» **ASSIGNMENT**
Go to the line below that contains "[0:03.00-0:04.00]". From there to the end of the records, reproduce each line exactly, except the pictures.

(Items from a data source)

::::::::

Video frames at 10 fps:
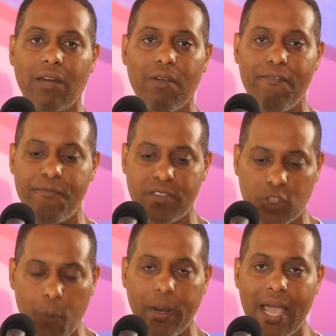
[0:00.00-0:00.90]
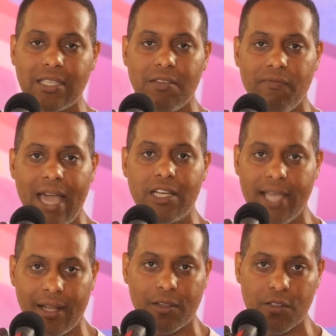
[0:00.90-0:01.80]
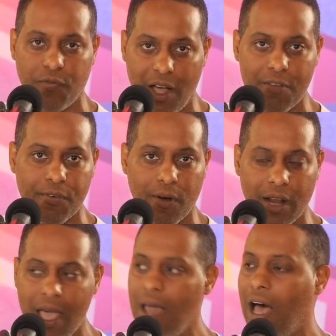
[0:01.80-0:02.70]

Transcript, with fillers: ignorant, stupid ass evangelicals fall for it.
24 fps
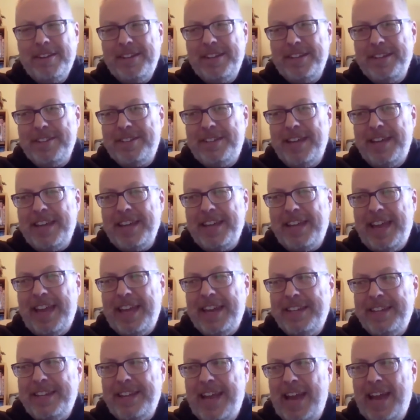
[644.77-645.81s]
is
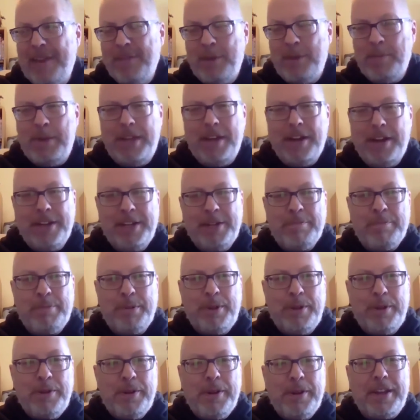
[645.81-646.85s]
dedicated to having me
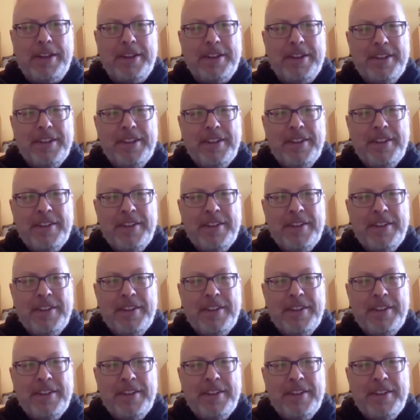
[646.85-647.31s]
unemployed.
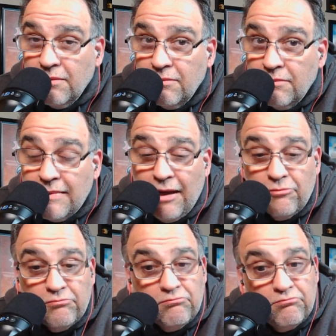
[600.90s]
Now,
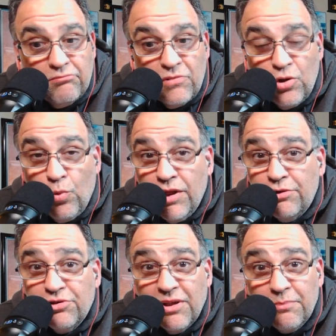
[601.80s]
you want to
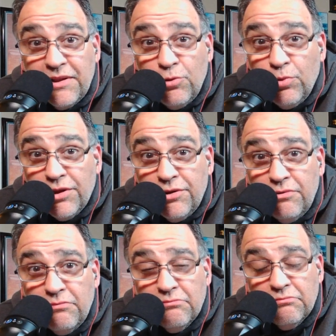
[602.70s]
do something you want to
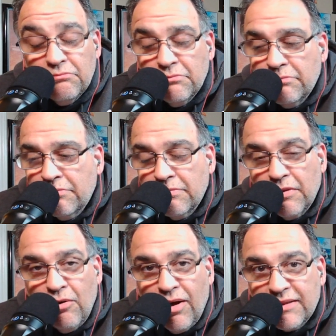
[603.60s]
do?
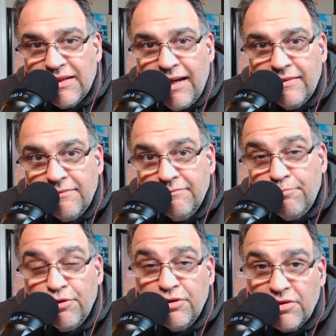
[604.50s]
Go outside and
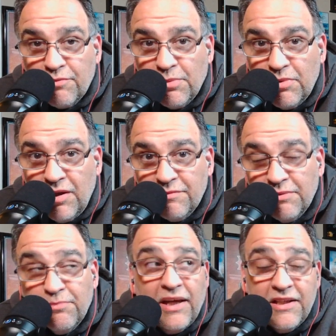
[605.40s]
put yourself some gloves
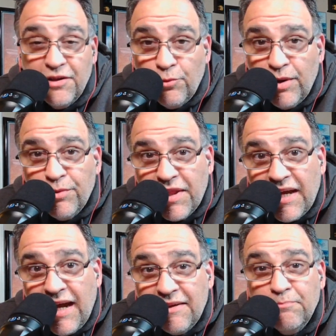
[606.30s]
and get in the ring with a
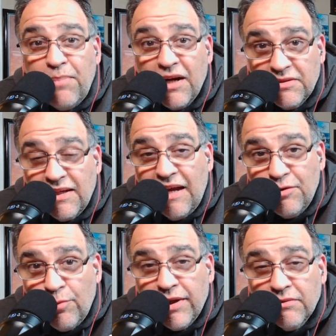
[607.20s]
guy and box the guy in the
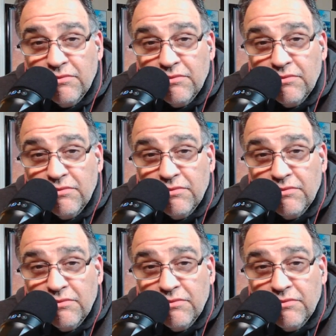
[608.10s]
ring.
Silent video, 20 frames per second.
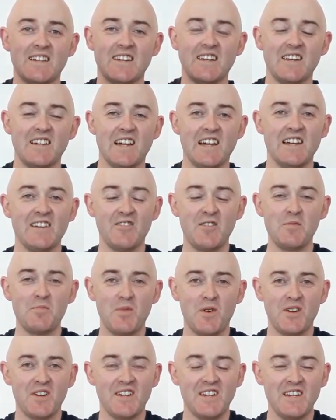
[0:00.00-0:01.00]
G'day
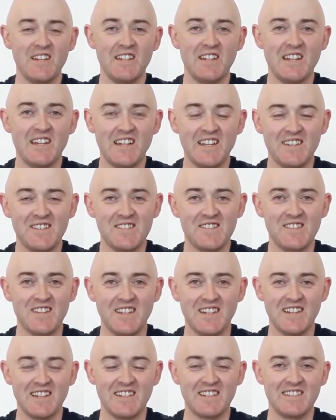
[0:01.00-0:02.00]
everybody, it's
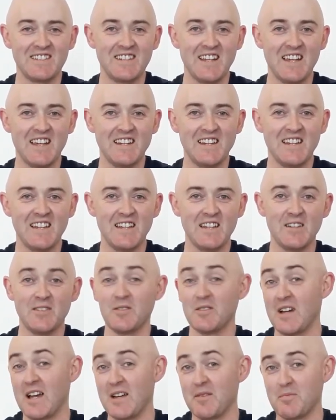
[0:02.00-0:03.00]
Dan here
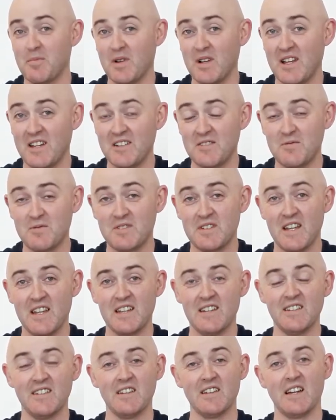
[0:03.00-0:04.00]
at Pilates with
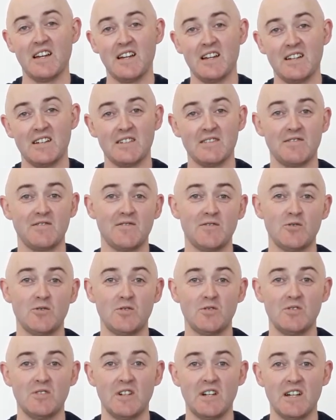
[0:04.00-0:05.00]
Dan
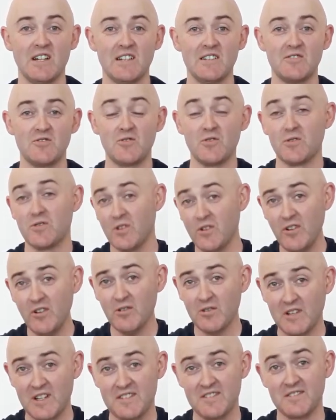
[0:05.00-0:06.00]
for a
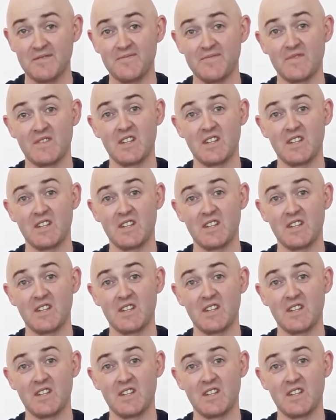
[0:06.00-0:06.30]
tutorial lesson.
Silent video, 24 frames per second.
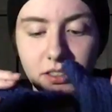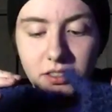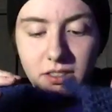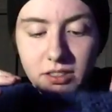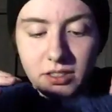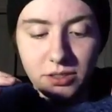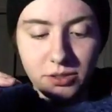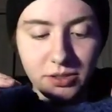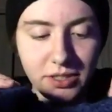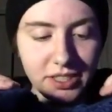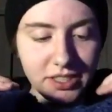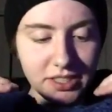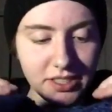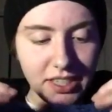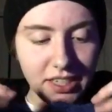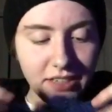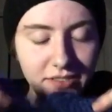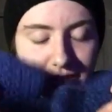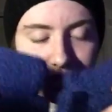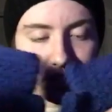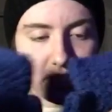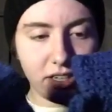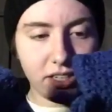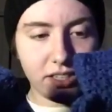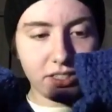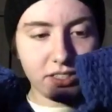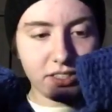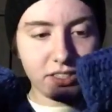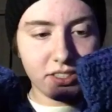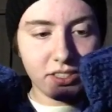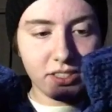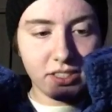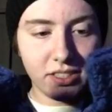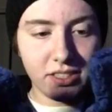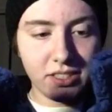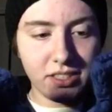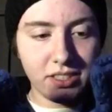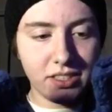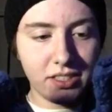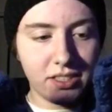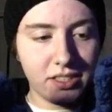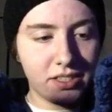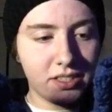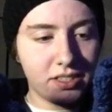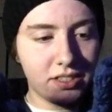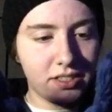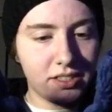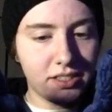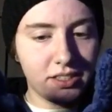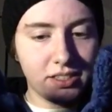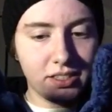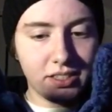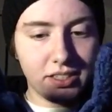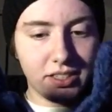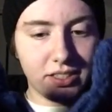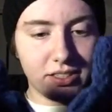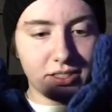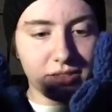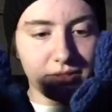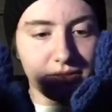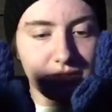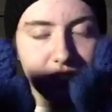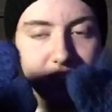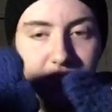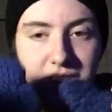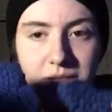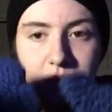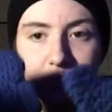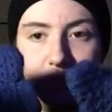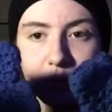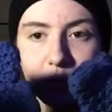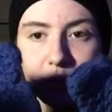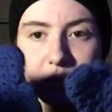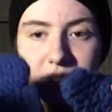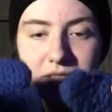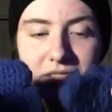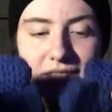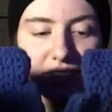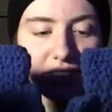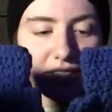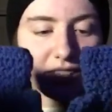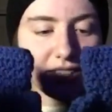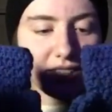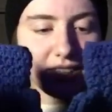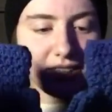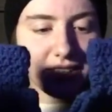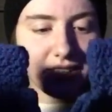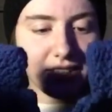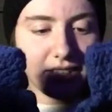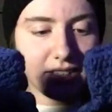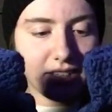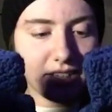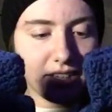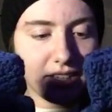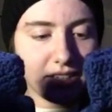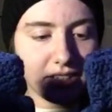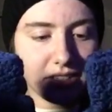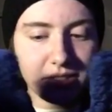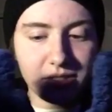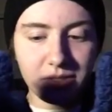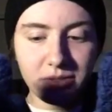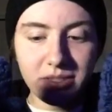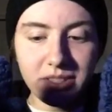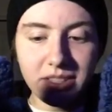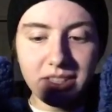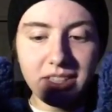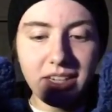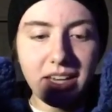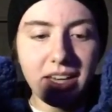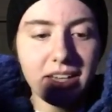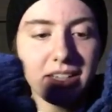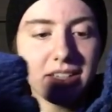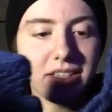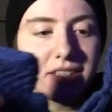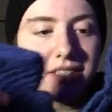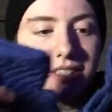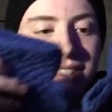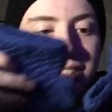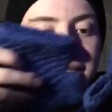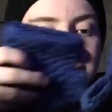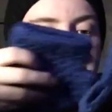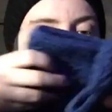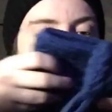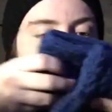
Lucas gave to us. He's a friend in Portland and is really nice.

::::::::

» **EXERCISE RESPONSE**
[0:03.00-0:04.00]
at Pilates with
[0:04.00-0:05.00]
Dan
[0:05.00-0:06.00]
for a
[0:06.00-0:06.30]
tutorial lesson.
Silent video, 24 frames per second.
Lucas gave to us. He's a friend in Portland and is really nice.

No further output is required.